12. Response to question #8 related to the syphilis testing- You explained that you are currently using ------(b)(4)------- donor screening test- ---(b)(4)--- and are revising the SOPs to correct references to (b)(4) testing. However, we also note that in the submitted batch records (e.g. #7 & #8), (b)(4) is listed on the test result report that you received from the (b)(4) testing laboratory. Please address the discrepancy on the test result reports as well.
You also explained that if the initial syphilis screening results is positive, the donor is considered ineligible and the unit is not acceptable for release. We understand that you are revising SOPs COL-002, COL-025 and LAB-018 to clarify the syphilis test results. Please note that SOPs should specify that units from such ineligible donors are not released to the search inventory.

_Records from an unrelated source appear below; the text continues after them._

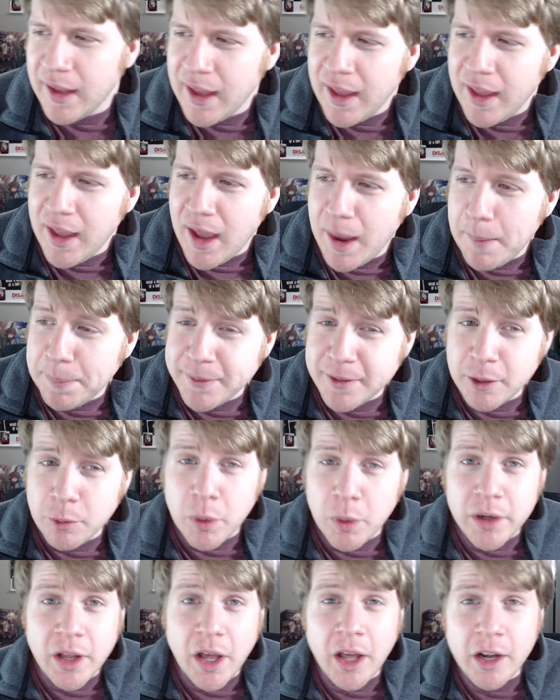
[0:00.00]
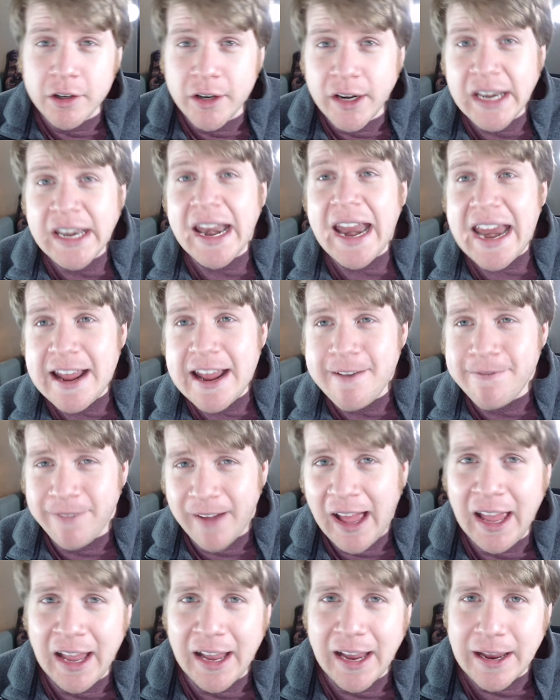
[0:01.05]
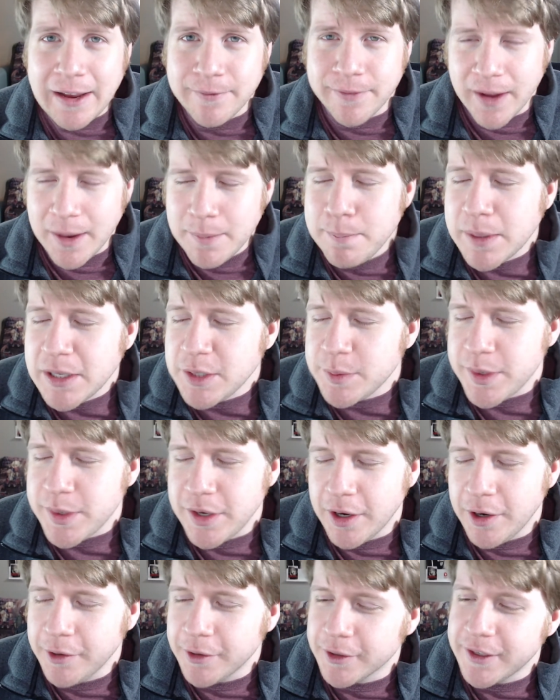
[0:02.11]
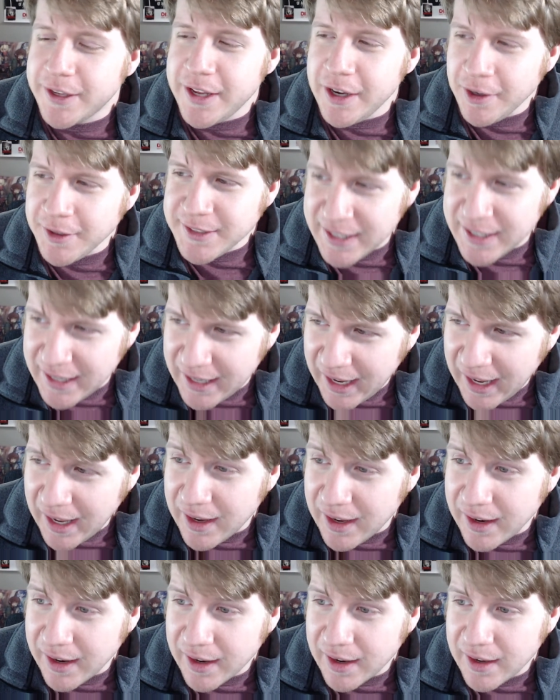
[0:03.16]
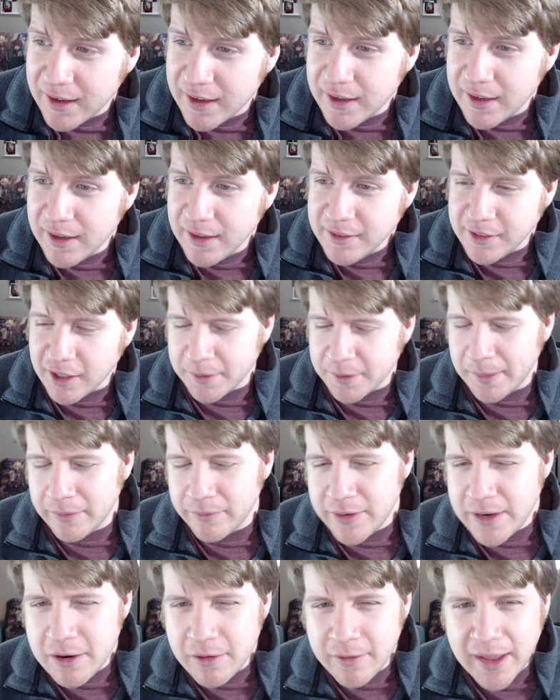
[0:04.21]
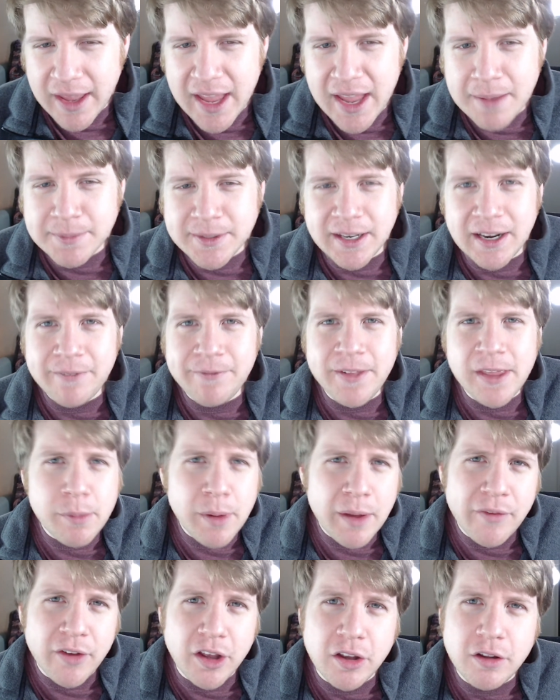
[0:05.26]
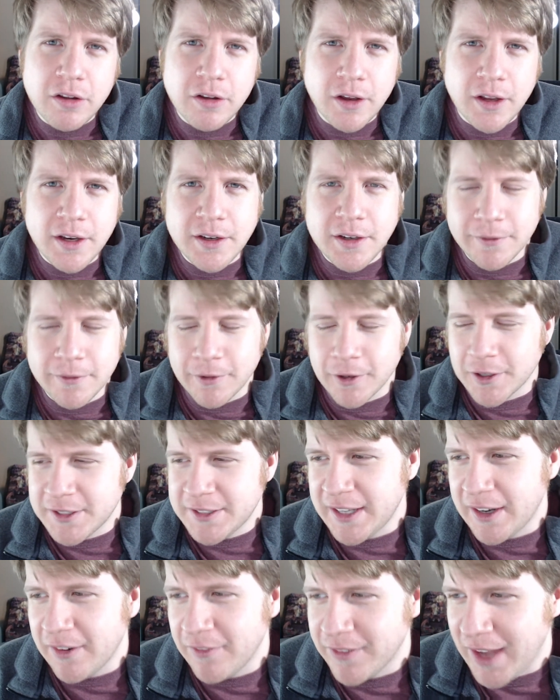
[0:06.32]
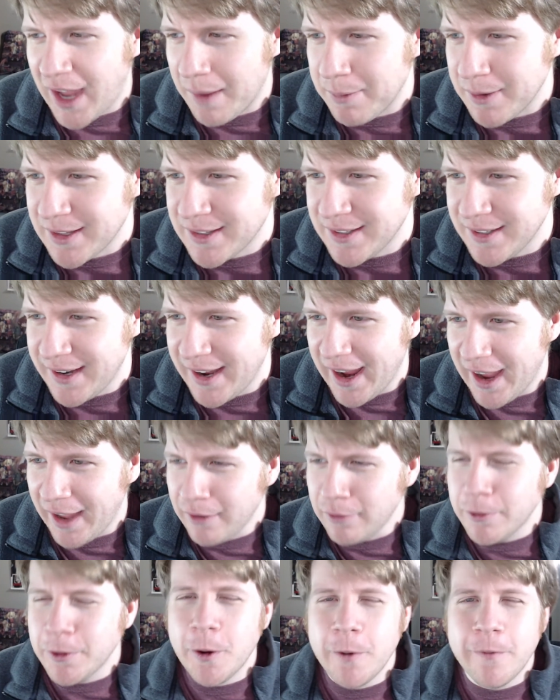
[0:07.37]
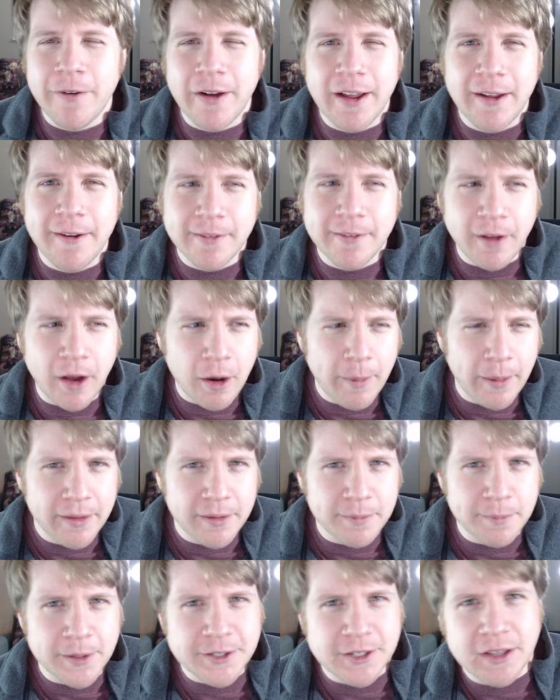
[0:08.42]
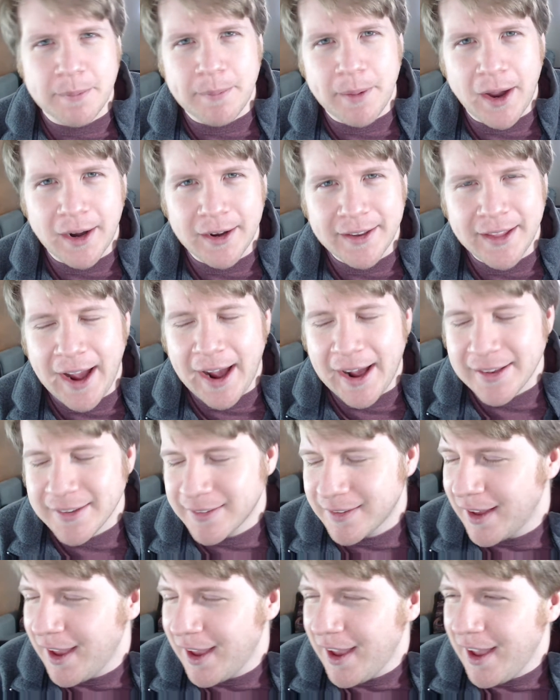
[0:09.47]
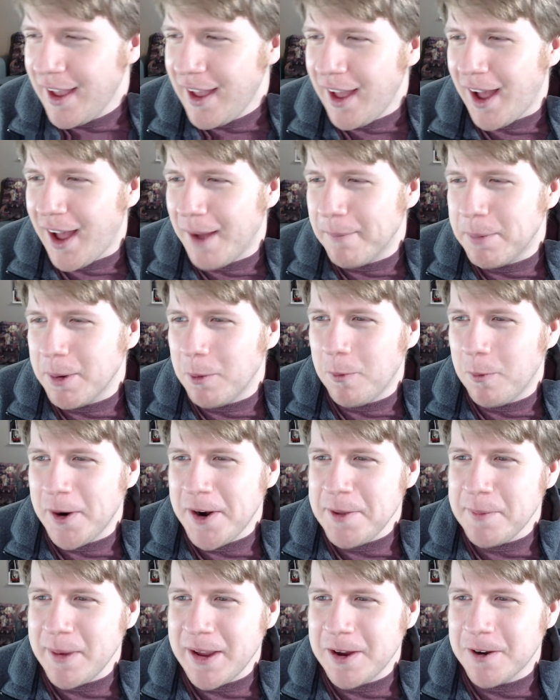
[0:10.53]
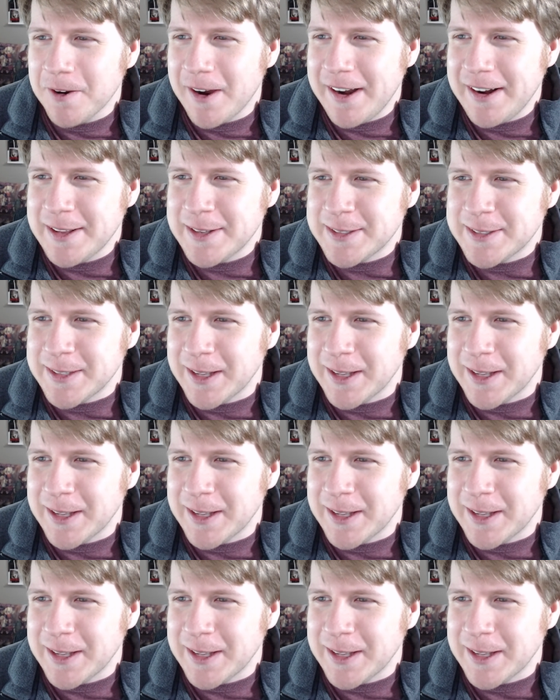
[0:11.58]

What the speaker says: episode 185. I'm Benjamin Yoder, here today, talking about video games, and I feel like we have a good, diverse set of topics today. I don't know if I talk about this much on the podcast, but one of my greatest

13. Response to question #9a & #9b related to the confirmatory/discriminatory tests- You explained that donors with positive screening results for HBc, HTLV I/II, HIV-1, HCV and HBV are not released to the search inventory regardless of the confirmatory or discriminatory tests. SOPs LAB-018 and LAB-020 only state that donor is considered ineligible. Since in some cases, you release units from ineligible donors (e.g. “yes” responses to questions 55 & 56 on maternal history questionnaire), SOP LAB-018 and LAB-020 should clearly state that units with positive screening results for HBc, HTLV I/II, HIV-1, HCV and HBV are not released to the search inventory. Please submit the revised SOPs.
Response to question #10 related to the donor eligibility determination- You have described the review process and we understand that you are revising SOP QA-045. Please note that the Donor Screening and Evaluation (SOP COL-002) does not specifically address the following:
a. Criteria for “eligible” donors based on the review of the medical history questionnaire, medical and physical examination records and the donor testing results. SOP should also specify that only units from eligible donors are acceptable for licensure.
b. List of risk factors identified during the review of the medical history questionnaire, medical and physical examination records and the donor testing results that would make a donor “ineligible”. SOP should specify whether units from the ineligible donors are discarded or kept in the inventory for release under the IND, if there is documented urgent medical need.
c. Criteria for donors for whom donor eligibility has not been completed (example: missing response to a donor history questionnaire, missing test result). SOP should specify whether units from the donors for whom donor eligibility has not been completed are discarded or kept in the inventory for release under the IND, if there is documented urgent medical need.
d. Documentation of the final donor eligibility determination after completion of the above review. We note that on the Cord Blood Unit Specifications FRM2 (DIST-002 FRM2), Medical Director approves a unit for release under and IND or license; however the final donor eligibility determination is not documented. We recommend that you include the final donor eligibility determination to this form and in your SOP(s) describe how the reason for ineligibility or incomplete donor eligibility determination is documented.
We recommend that you clearly define the donor eligibility determination criteria and documentation either in COL-002 or the SOP QA-045 that is currently under revision.